The coffee shops play the saddest music of moaning but hopeful men. Like this will be your last coffee. You will leave an obscure note in whipped cream on the round little table. And with a knapsack and no money you will set of on that Forest Gump adventure to rekindle love.
The man before me in the line has the same name as my twin brother who I have not seen or really heard from for two years. I think two years. I here scraps of news from my mother. He works yards from this coffee shop along side the station. And so I squint hard in the carab bean light and wonder if it could be him.
Suddenly the music says none of us are Forest Gump, strangers won’t talk here but convey their presence through sniffs over flat whites and intrepid business calls.
I have been trying to find a dog knowing it is futile to find a rescue animal that will happily walk alongside a white cane. Most days I am in bed, well a condensation covered futon sunk in the middle, until midday. This morning a child shouted ‘no’ by the front door by my futon and then a group of them started chanted high pitched ‘woo-oo-ooo’s’ the whole way up the road. I sleep and am shocked awake like doing cartwheels down a hill.
Someone knocked on the front door and I hid in the back smear with yesterdays make up and a saggy pyjama top declaring ‘I HATE MORNINGS’. Not the best look for Brackenbury neighbours with a problem for me. They never give up around here, they linger and call through letter boxes. She has left a note a few days earlier that was almost inept to my eyesight. I had to photograph it and stretch it to get the thread of it. Surely she knows it’s a building for visually impaired tenants? I fear the problem in the house that’s up for sale for over a million if you can put up with me swearing and loudly peeing the other side of the wall and all the traffic and millionaire drunk students.

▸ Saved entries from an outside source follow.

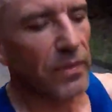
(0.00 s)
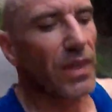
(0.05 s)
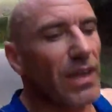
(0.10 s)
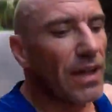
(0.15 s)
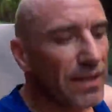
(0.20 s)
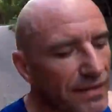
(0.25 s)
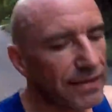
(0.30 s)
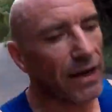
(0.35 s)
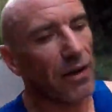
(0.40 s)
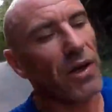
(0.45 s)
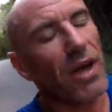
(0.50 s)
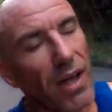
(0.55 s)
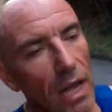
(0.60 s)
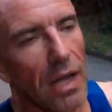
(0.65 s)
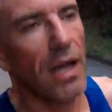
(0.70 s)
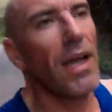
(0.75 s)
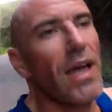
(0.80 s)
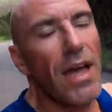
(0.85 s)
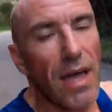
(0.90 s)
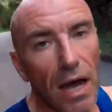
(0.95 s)
So,
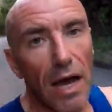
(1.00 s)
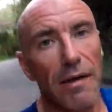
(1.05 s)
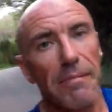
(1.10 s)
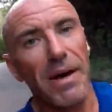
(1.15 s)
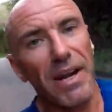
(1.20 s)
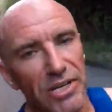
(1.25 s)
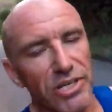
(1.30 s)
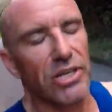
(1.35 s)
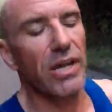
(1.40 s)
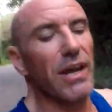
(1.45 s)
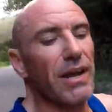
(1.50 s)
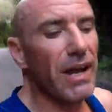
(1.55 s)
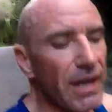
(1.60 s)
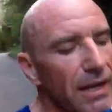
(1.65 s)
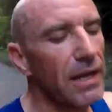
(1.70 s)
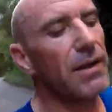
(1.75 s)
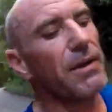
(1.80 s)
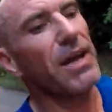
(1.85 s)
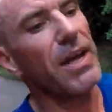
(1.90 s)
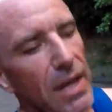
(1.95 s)
I manage a
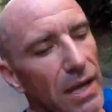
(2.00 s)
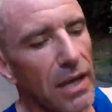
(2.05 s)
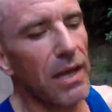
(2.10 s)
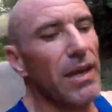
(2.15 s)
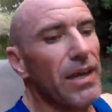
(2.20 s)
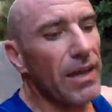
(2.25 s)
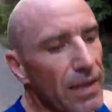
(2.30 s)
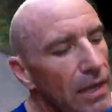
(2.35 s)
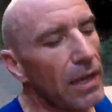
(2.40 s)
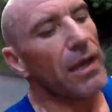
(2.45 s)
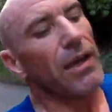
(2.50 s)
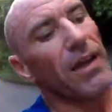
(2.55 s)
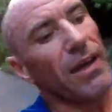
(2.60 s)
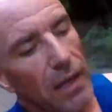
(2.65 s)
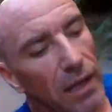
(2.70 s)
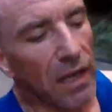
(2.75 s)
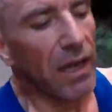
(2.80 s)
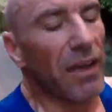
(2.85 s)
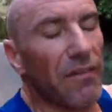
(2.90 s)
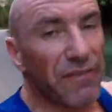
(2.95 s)

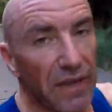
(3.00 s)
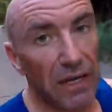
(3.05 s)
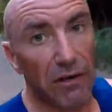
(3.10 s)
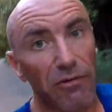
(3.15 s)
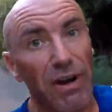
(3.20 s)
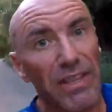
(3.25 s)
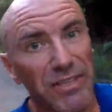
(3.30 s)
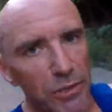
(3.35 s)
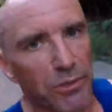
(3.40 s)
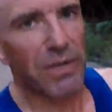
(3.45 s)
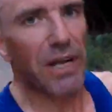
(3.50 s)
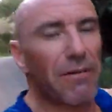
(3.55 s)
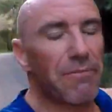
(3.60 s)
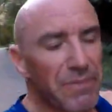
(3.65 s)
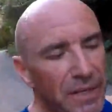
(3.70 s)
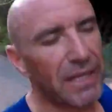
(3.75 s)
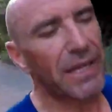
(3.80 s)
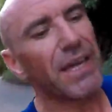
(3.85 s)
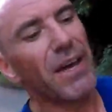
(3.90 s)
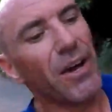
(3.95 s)
villa rental
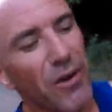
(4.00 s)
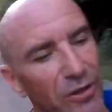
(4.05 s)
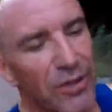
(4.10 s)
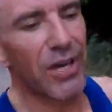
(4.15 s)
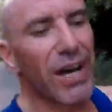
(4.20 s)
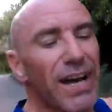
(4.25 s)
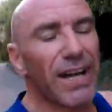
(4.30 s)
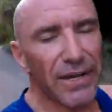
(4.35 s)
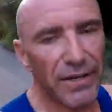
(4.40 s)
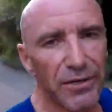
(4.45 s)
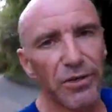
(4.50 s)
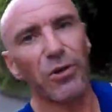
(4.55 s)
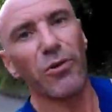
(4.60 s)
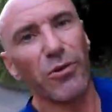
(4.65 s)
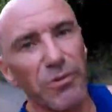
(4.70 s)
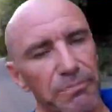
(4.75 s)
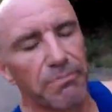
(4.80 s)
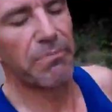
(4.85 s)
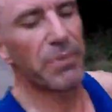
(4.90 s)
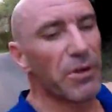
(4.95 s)
company on the island
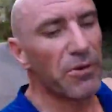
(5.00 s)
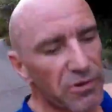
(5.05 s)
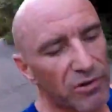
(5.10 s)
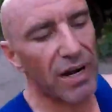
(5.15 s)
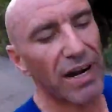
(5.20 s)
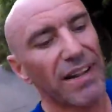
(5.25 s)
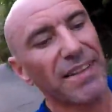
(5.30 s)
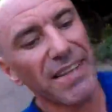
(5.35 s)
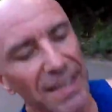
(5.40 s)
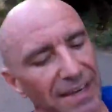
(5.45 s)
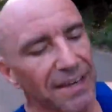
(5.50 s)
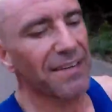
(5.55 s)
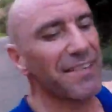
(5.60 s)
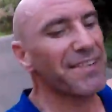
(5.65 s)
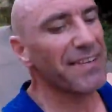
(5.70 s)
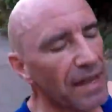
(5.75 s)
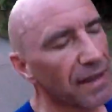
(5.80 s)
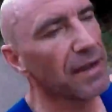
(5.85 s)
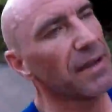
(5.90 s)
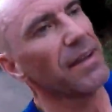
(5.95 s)
called Blue Grenadines,
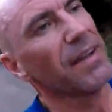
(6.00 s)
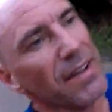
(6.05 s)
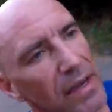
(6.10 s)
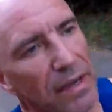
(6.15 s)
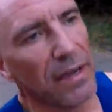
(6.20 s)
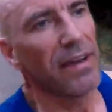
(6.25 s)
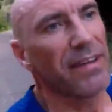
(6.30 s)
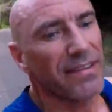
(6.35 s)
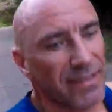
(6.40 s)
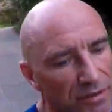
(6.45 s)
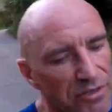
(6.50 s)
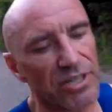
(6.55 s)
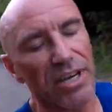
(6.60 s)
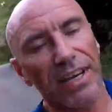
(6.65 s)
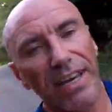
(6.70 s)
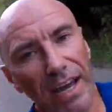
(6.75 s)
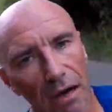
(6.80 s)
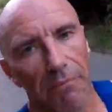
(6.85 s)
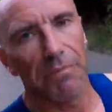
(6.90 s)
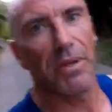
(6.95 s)
so check
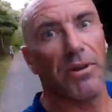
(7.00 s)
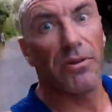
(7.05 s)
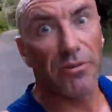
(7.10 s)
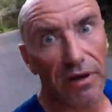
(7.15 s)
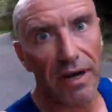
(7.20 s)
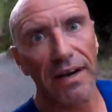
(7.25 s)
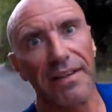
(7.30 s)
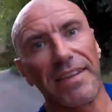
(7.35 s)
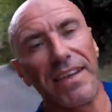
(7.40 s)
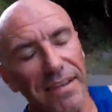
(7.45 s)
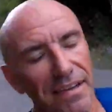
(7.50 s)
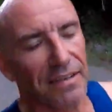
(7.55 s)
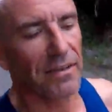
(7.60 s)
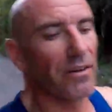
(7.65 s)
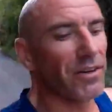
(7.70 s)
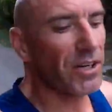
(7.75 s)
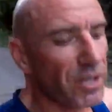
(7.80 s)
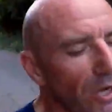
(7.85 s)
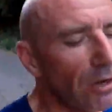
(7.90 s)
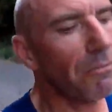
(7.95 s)
out
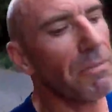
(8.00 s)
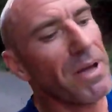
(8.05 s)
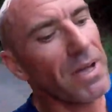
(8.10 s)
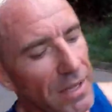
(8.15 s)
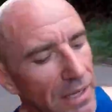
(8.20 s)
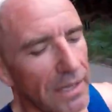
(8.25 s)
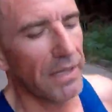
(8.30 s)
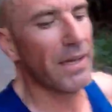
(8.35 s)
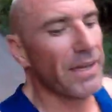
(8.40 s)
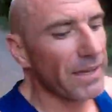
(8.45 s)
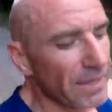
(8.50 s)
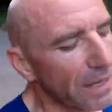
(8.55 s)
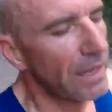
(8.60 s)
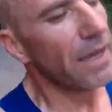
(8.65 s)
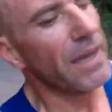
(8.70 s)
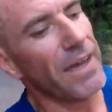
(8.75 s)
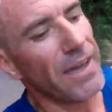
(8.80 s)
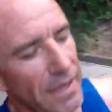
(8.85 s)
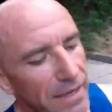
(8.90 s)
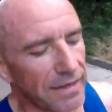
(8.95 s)
bluegrenadines.com.
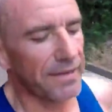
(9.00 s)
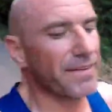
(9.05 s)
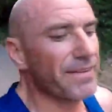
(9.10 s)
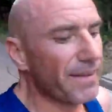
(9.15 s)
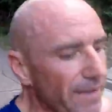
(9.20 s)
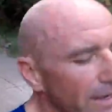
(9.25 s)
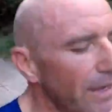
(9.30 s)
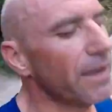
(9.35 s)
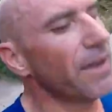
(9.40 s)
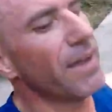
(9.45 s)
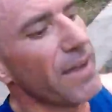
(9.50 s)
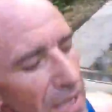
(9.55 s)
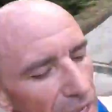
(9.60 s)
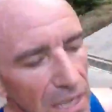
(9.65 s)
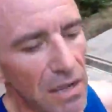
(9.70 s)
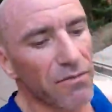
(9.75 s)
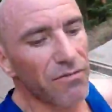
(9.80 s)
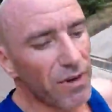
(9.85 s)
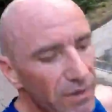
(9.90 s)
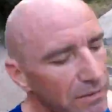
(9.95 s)
It's
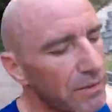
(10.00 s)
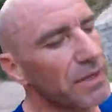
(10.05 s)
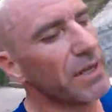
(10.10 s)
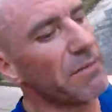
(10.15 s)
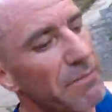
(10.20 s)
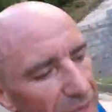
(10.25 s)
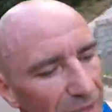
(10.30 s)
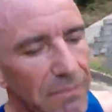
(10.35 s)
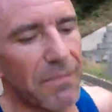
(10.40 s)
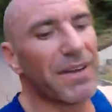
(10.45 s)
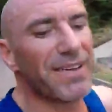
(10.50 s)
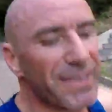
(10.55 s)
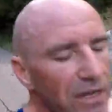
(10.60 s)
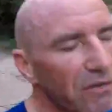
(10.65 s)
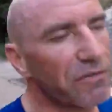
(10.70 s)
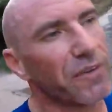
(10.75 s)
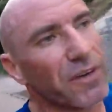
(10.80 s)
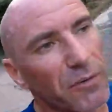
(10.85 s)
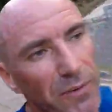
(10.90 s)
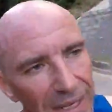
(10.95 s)
run me and myself,
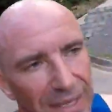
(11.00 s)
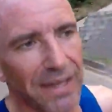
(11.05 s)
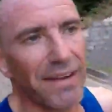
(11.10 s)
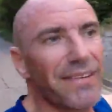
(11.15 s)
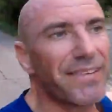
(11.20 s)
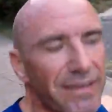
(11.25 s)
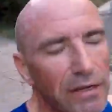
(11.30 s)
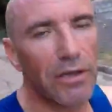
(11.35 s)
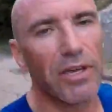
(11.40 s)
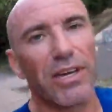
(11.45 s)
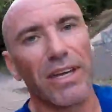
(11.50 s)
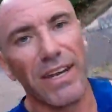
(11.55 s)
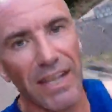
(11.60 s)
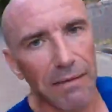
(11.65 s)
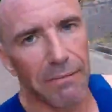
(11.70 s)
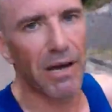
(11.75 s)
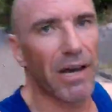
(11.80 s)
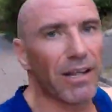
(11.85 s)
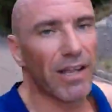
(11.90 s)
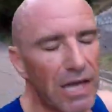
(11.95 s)
Louise, so you can
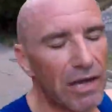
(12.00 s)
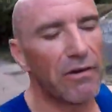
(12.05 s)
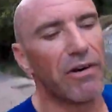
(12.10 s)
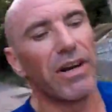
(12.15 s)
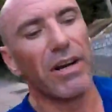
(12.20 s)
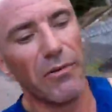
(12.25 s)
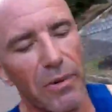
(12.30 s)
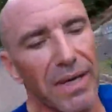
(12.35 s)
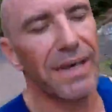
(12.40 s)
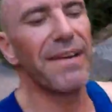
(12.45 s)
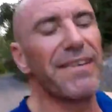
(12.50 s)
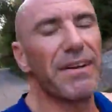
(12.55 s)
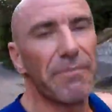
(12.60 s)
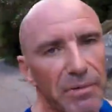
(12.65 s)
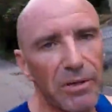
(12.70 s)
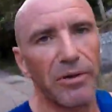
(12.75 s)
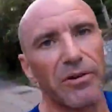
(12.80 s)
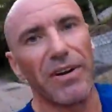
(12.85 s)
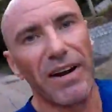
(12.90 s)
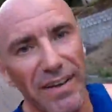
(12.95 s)
email her at
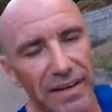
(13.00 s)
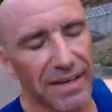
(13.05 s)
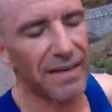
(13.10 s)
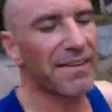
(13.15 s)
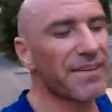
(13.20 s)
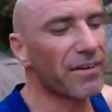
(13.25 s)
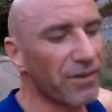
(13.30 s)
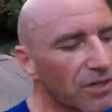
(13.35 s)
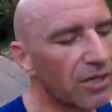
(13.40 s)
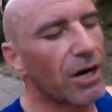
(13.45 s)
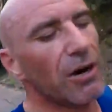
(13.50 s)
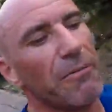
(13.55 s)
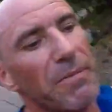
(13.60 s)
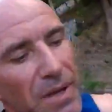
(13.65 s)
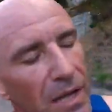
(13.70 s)
louise@bluegrenadines.com.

The dog I had my hopes on, missed my bus stop day dreaming about has been reserved by someone else. It was a sad but young looking English Bulldog. And I am told again that abused and abandoned dogs may not get along with my cane.

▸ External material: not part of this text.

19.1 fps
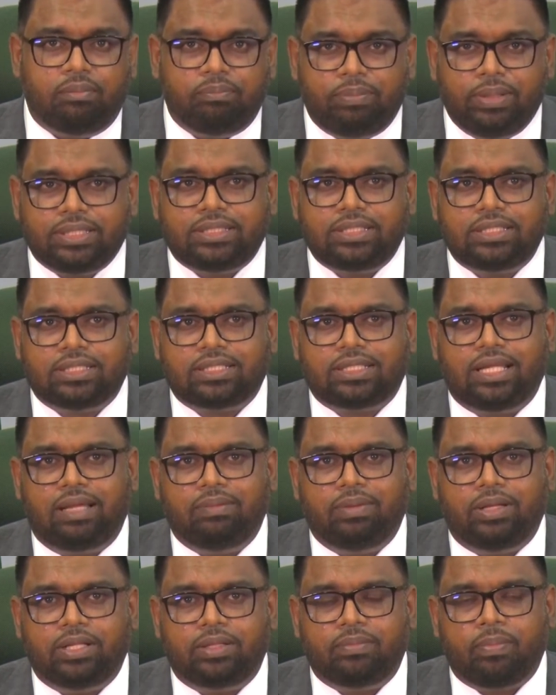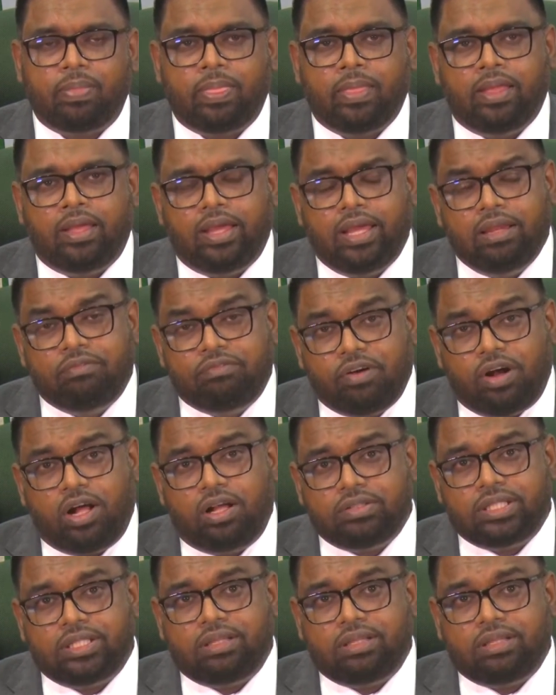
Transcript: business climate involves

The flat with its brick walls, concrete floor and zero insulation is only 15 degrees at most with four radiators on. No idea what the costs are. I only turn the heating on before bed not having a gas bill before. Letters have gone out to the charity that own it but considering they have left tenants in the past to kill themselves and struggle alone with dementia and addiction I doubt I’m going anywhere soon.

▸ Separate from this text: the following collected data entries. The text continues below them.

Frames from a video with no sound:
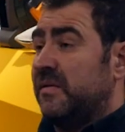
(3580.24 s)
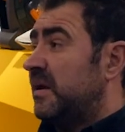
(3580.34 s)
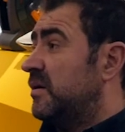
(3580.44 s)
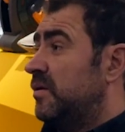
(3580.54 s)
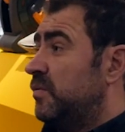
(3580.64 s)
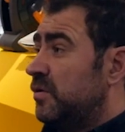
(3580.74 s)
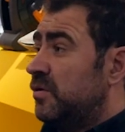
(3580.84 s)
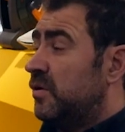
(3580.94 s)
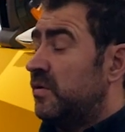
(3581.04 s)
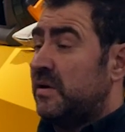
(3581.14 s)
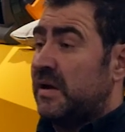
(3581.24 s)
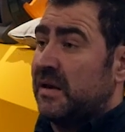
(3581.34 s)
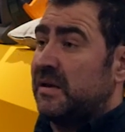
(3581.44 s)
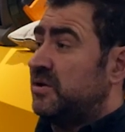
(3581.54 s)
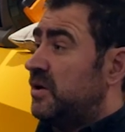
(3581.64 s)
exactly. You
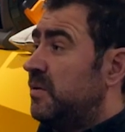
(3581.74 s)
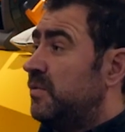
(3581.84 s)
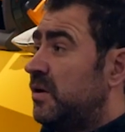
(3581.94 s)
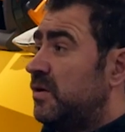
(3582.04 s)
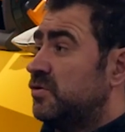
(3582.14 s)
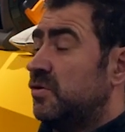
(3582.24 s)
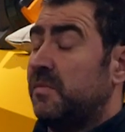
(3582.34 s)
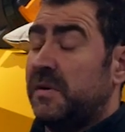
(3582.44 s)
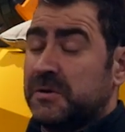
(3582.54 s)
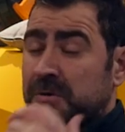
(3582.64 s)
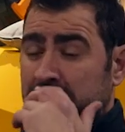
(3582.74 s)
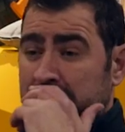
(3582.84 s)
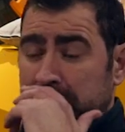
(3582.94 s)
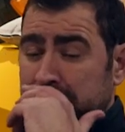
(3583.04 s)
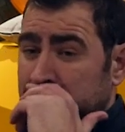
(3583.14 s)
hardly see them, do you? Do you know what I mean? So I
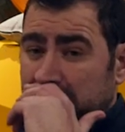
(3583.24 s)
think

Meanwhile the ‘everyone will be moved in 6 weeks’ estate for the blind still has most of it’s neighbours from hell I tried to get away from thinking Hammersmith would be the fresh start. They have pets and holidays, sky tv (a TV!). bathtubs with a set heating bill every month. They have a view of Richmond Park they can’t see and a garden and support workers. They never have to work again while I still fail to sell anything and my tax credits will stop soon.
The music has changed to some young pretence at country and western, a bit ‘Nashville’ and my drink in it’s plastic cup without a name on the side is half gone, or half full.